Mr. Justice Clark and Mr. Justice White took no part in the decision of this case.

 B. F. Goodrich negotiated a consent decree with the Government prior to trial, and dropped out of the case.

 Its parts and accessory business is less than 4% of its total sales. Like other bicycle producers, Schwinn manufactures the basic parts of its bicycles and purchases components from parts producers.

 Schwinn’s brief represents that presently about 75% of all Schwinn sales are now made under the Schwinn Plan; that there are no longer any consignment agreements; and that only two cycle distributors remain under agency contract.

 The United States did not perfect this point below, and its Jurisdictional Statement in this Court did not expressly request revision of the decree. Appellees strenuously urge that we should for these reasons refuse to consider the United States’ present argument that the decree should be enlarged as stated. See Supreme *372Court Rules 15 (1) (c)(1) and 40 (1) (d)(2); General Pictures Co. v. Electric Co., 304 U. S. 175, 177-179 (1938). While we regard with disfavor the Government’s practice in this case, both with respect to the point here at issue and its change of theory, in view of the nature and importance of the case, we shall not reject the tendered issues because the request for the substance of the relief was embraced in the question presented in the Jurisdictional Statement and because appellees have not been adversely affected.

 The United States, having abandoned its contention that the restraints in the present case are per se violations of the Sherman Act, now urges “a standard of presumptive illegality/' presumably on the basis of a showing that a product has been distributed by means of arrangements for territorial exclusivity and restricted retail and wholesale customers. We do not consider this additional subtlety which was not advanced in the trial court. The burden of proof in antitrust cases remains with the plaintiff, deriving such help as may be available in the circumstances from particularized rules articulated by law — such as the per se doctrine. Cf. Standard Oil Co. v. United States, 283 U. S. 163, 179 (1931).

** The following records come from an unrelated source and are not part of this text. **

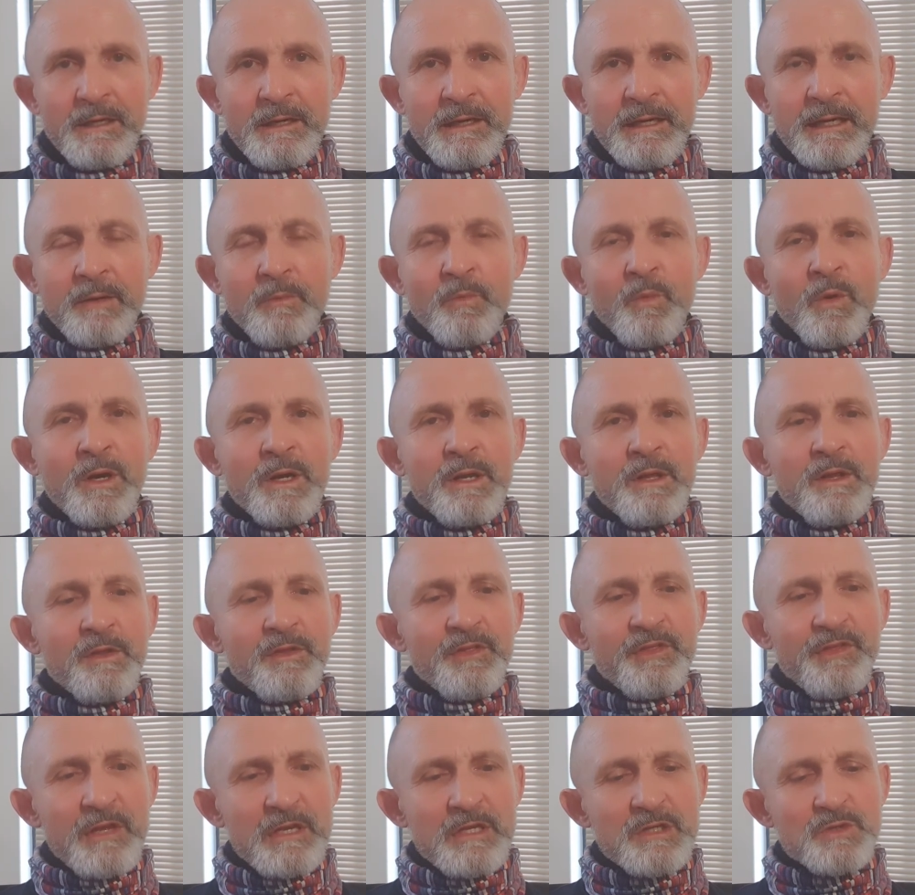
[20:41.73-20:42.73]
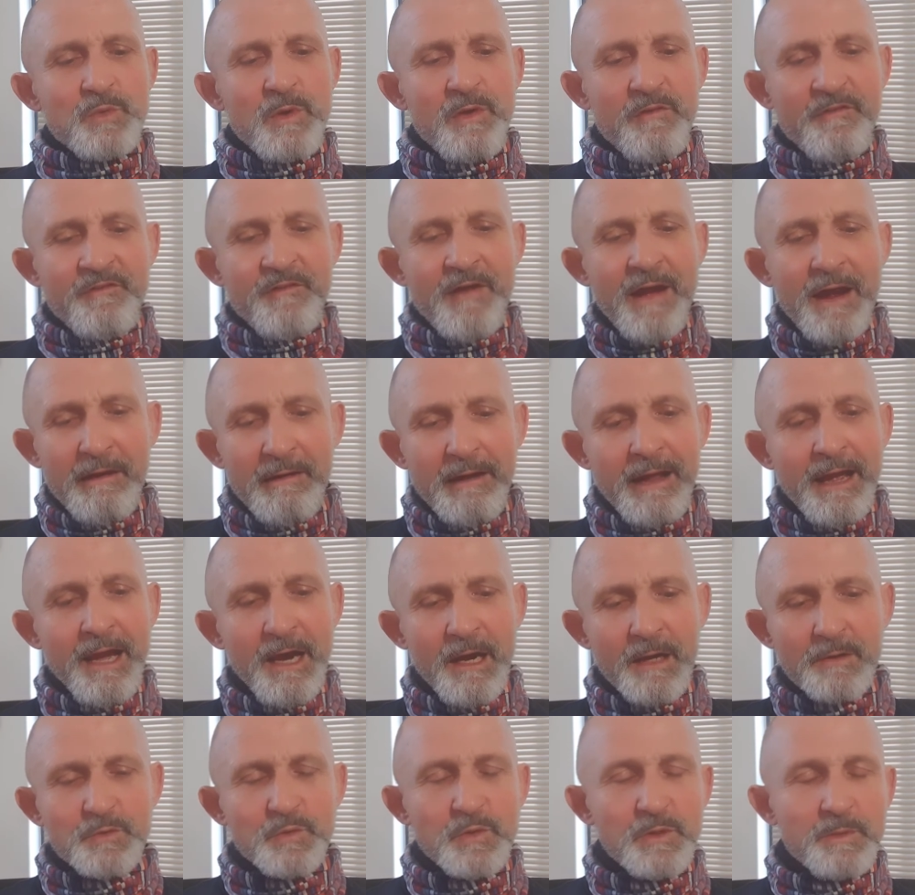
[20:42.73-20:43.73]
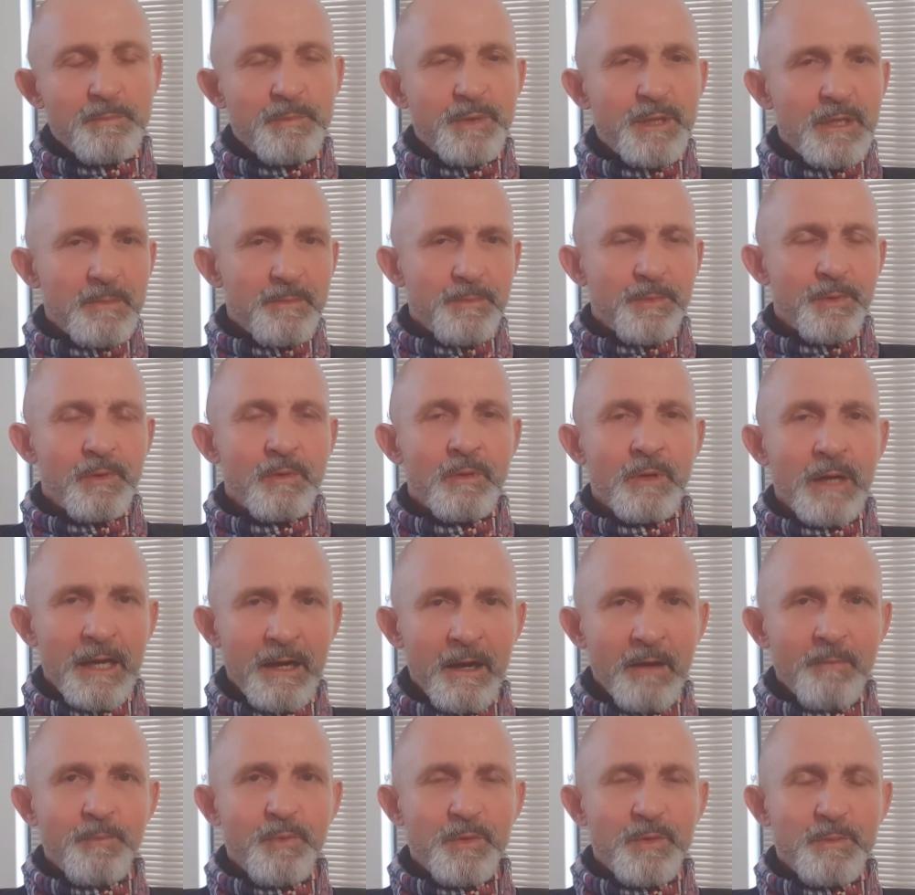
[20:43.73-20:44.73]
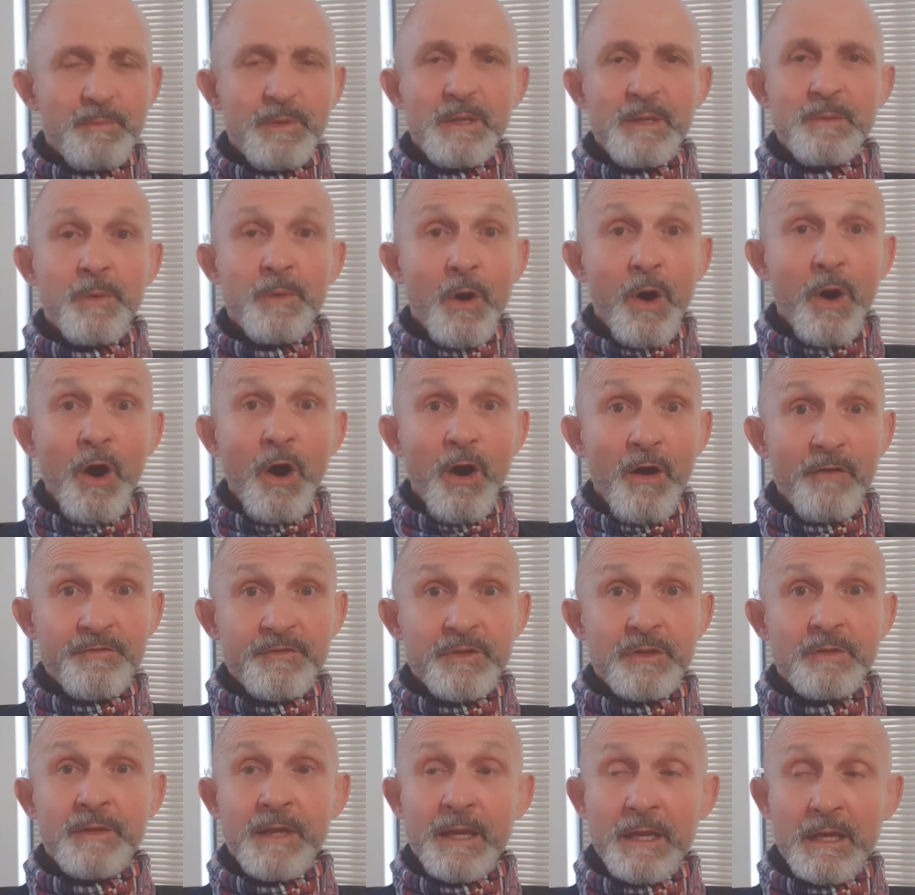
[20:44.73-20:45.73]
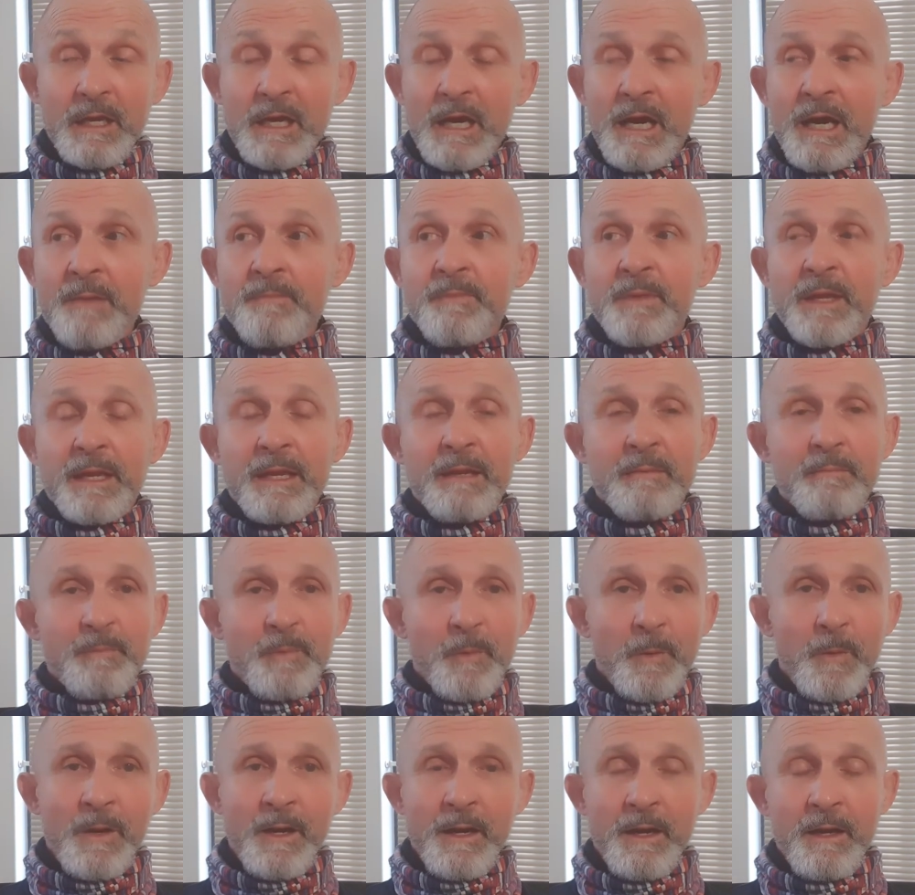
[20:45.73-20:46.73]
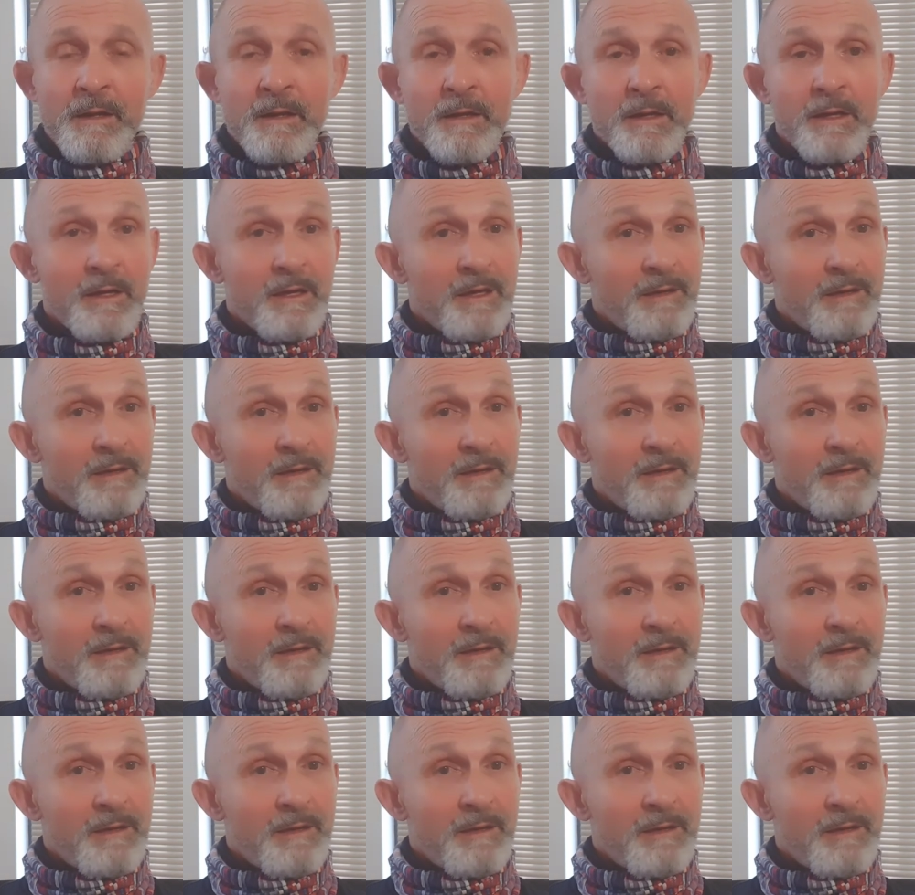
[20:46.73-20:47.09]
And one of the things we found helped with people help with people often. They come, they get prayer.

 We have no occasion here to consider whether a patentee has any greater rights in this respect. Compare United States v. General Electric Co., 272 U. S. 476 (1926), with United States v. New Wrinkle, Inc., 342 U. S. 371 (1952); United States v. Line Material Co., 333 U. S. 287 (1948); and United States v. Masonite Corp., 316 U. S. 265 (1942).

 We do not regard Schwinn’s claim of product excellence as establishing the contrary.